The Role of Saliva Cortisol Measurement in Health and Disease

Discussion and Concluding Remarks Based on the Scancort Group Review

Author(s): Ulf Lundberg, Peter Garvin and Margareta Kristenson

Pp: 186-204 (19)

DOI: 10.2174/978160805342111201010186


The aim of this book was to evaluate the usefulness of salivary cortisol as a biomarker in various settings. Our hypothesis was that observed diversities in results can be a function of different kinds of assessments. In this chapter, we try to respond to this aim by giving a summary of the results from different cortisol measures in relation to the health-related variables and conditions investigated in this review. The overarching pattern shows a predominance of non-significant findings but also a couple of rather consistent trends emerged when comparing the results from different chapters.

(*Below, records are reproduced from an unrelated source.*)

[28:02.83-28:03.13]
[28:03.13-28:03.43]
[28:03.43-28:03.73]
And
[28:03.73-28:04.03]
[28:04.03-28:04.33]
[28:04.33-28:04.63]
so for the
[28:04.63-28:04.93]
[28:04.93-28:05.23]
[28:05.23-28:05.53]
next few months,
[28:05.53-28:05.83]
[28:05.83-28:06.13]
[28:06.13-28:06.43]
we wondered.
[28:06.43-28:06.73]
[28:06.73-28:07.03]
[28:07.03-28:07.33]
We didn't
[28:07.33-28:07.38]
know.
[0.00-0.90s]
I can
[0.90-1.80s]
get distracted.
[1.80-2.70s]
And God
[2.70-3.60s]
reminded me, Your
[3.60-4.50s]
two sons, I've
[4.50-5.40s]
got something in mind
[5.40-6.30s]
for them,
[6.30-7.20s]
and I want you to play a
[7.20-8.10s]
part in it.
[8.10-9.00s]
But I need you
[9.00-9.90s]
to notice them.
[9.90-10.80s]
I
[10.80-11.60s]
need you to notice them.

The most apparent is that single measures of absolute concentrations of salivary cortisol, for most health-related variables, seldom give significant findings; deviation measures, in terms of diurnal deviations and/or laboratory stress tests seem to be more strongly and consistently associated with a number of factors, such as Socioeconomic Status (SES), psychological characteristics, biological variables in terms of overweight and abdominal fat accumulation, and mental and somatic disease. Across disorders, the pattern related to ill-health/stress is generally characterized by a flatter diurnal cortisol curve, which in most cases is due to attenuated morning and/or increased evening levels, or a reduced response to a laboratory stress test. For some specific questions, single mean values seem to provide valuable information, but in all cases a careful design in terms of power and standardization is important. Thus, salivary cortisol can be a useful biomarker in many settings, if caution is taken in the choice of methods used.

Keywords: Salivary cortisol, adult, conclusions, nonsignificant findings, deviation measures, diurnal curve, laboratory test, dexamethasone, biomarker, disease.